Brazil doesn’t think so. “On the page it was lovely and charming and cute,” she says. “And then I heard it read out loud with real voices — with real voices, not the voices in my head — and realized it was about a lot more than cats. There was a lot of unexpected depth.”
Roy, speaking before a rehearsal, concurs: “My experience was pretty similar, I think. We’re doing a nice little romantic comedy, with a few laughs here and there. That’s what it is. And then I walked into the first reading, sat down, and spent the whole reading going, “Oh . . . oh . . . oh.” It’s not just about cats. It has a depth to it and is interested in human relationships in a way that I hadn’t seen with just a cursory read.”
The story is really about how people get along, or fail to, or miscommunicate. Rehearsing has involved taking what they know about real cat behavior — Brazil and Hantman have cats and Roy grew up with them — and playing the characters somewhere between that and how a person would behave. Making the audience too aware too often that she is a cat would distract them from more important things going on, Brazil feels. “If I had on a kitty costume,” she says, “that might be a little too embarrassing for any of us, don’t you think?”

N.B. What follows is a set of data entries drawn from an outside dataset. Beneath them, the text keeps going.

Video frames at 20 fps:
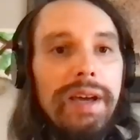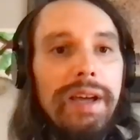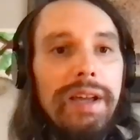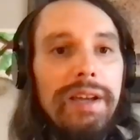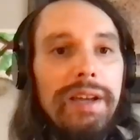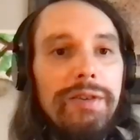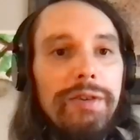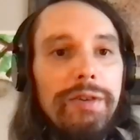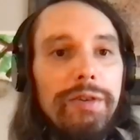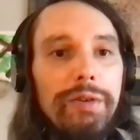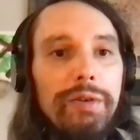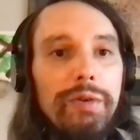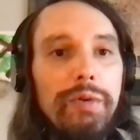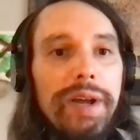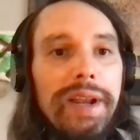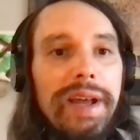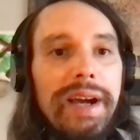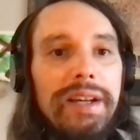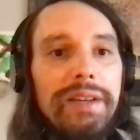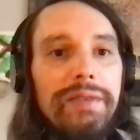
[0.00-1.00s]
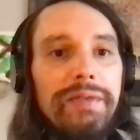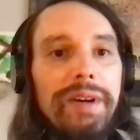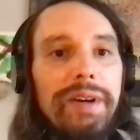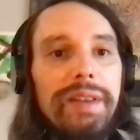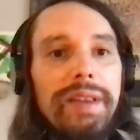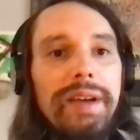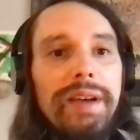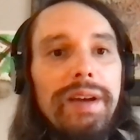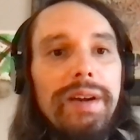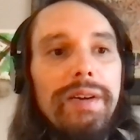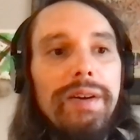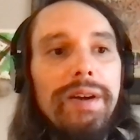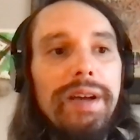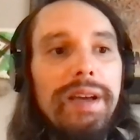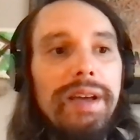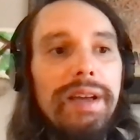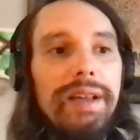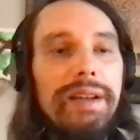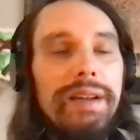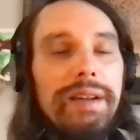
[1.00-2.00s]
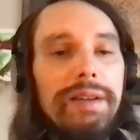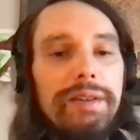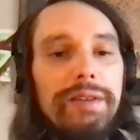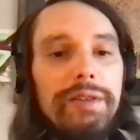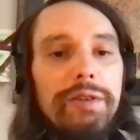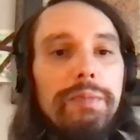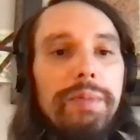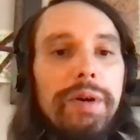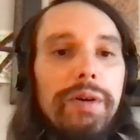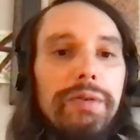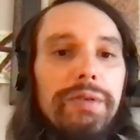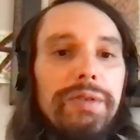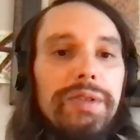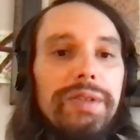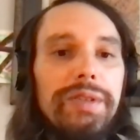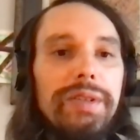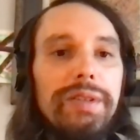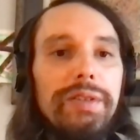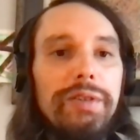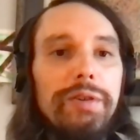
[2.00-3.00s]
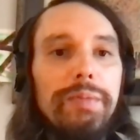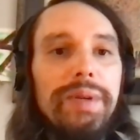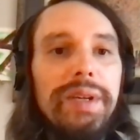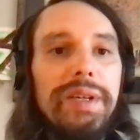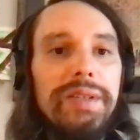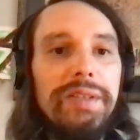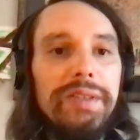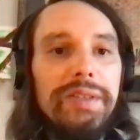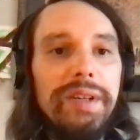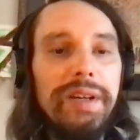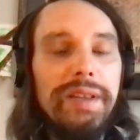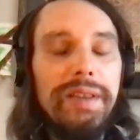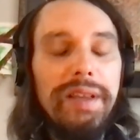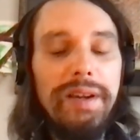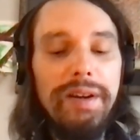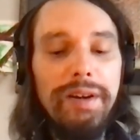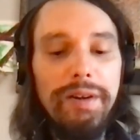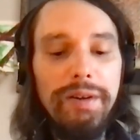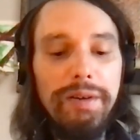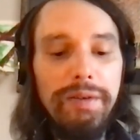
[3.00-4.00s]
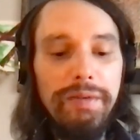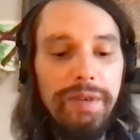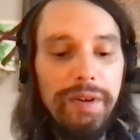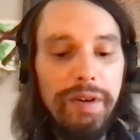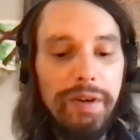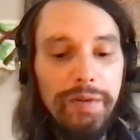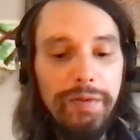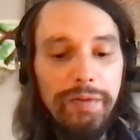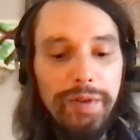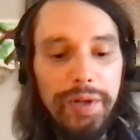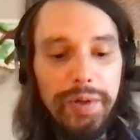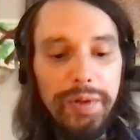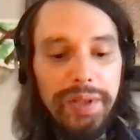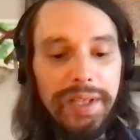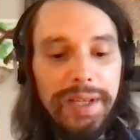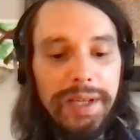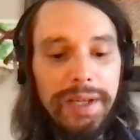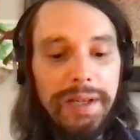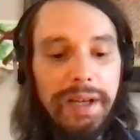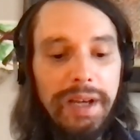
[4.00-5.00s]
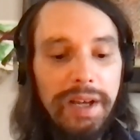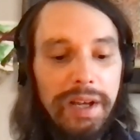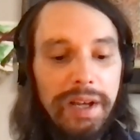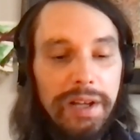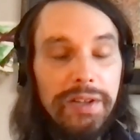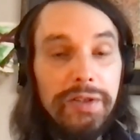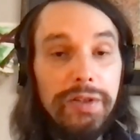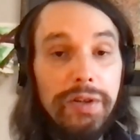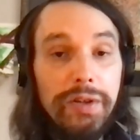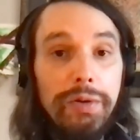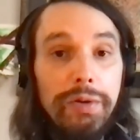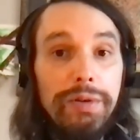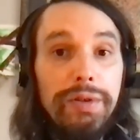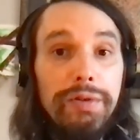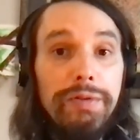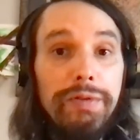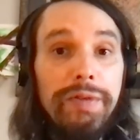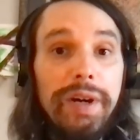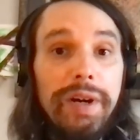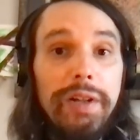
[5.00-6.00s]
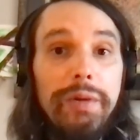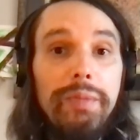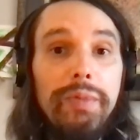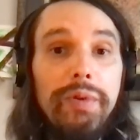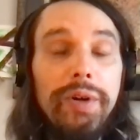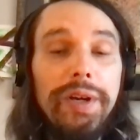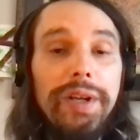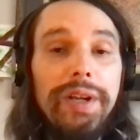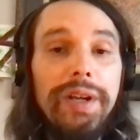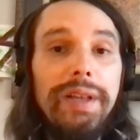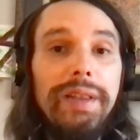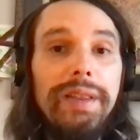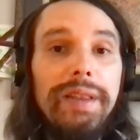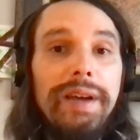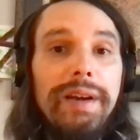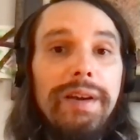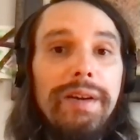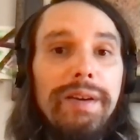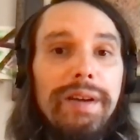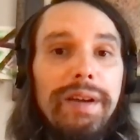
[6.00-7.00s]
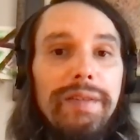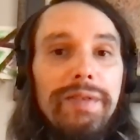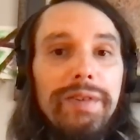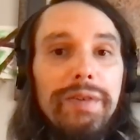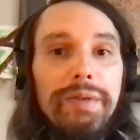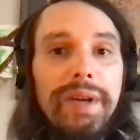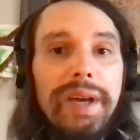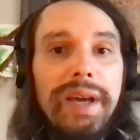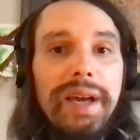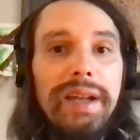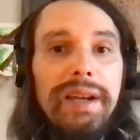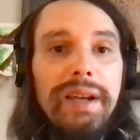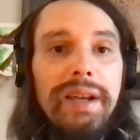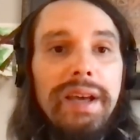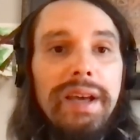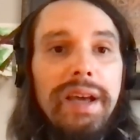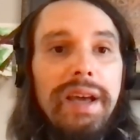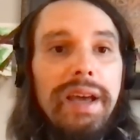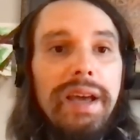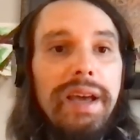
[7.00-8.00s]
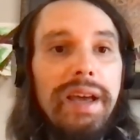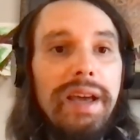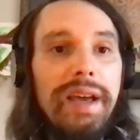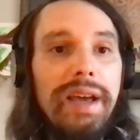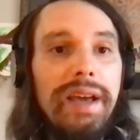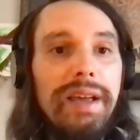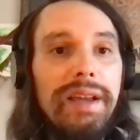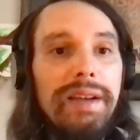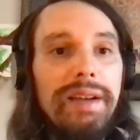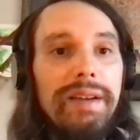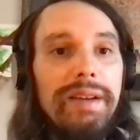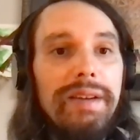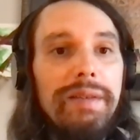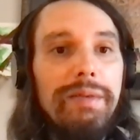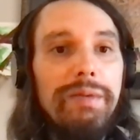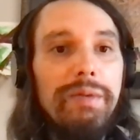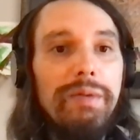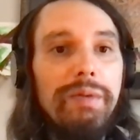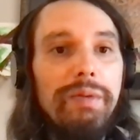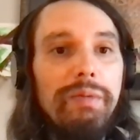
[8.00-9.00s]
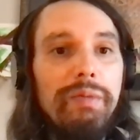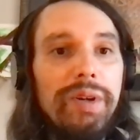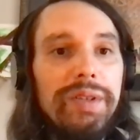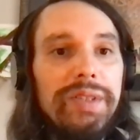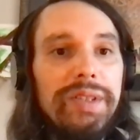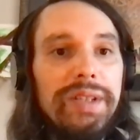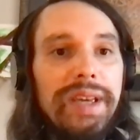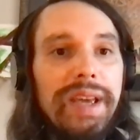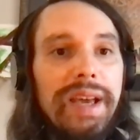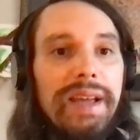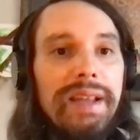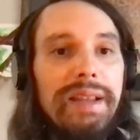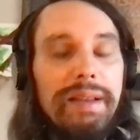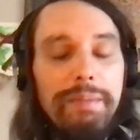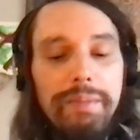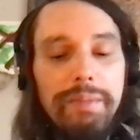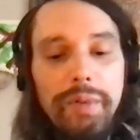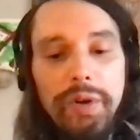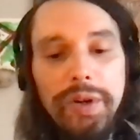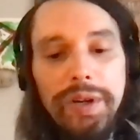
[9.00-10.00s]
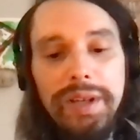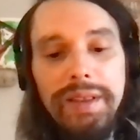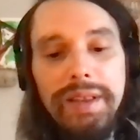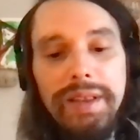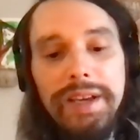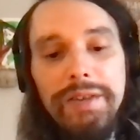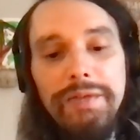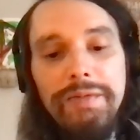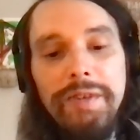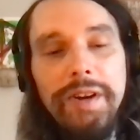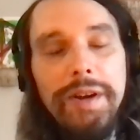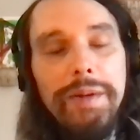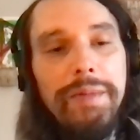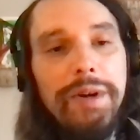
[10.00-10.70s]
and you're quite active on there, and you post your pieces on there very frequently. So do follow Morgan on there if you can. And once again, Morgan, thank you very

She elaborates. “So we’ve tried to sort of go in and say, ‘OK, well, a cat would do this and a human would do this in this moment, so what’s our language for it?’ If I took it to an extreme and ran around on all fours, that would be horrible, right?”
Which is not to say that both of them have not been having a great time coming up with little bits of stage business to physicalize very physical roles. Roy was greatly entertained in rehearsal when Brazil devised a prance across a pillow to get her master’s attention.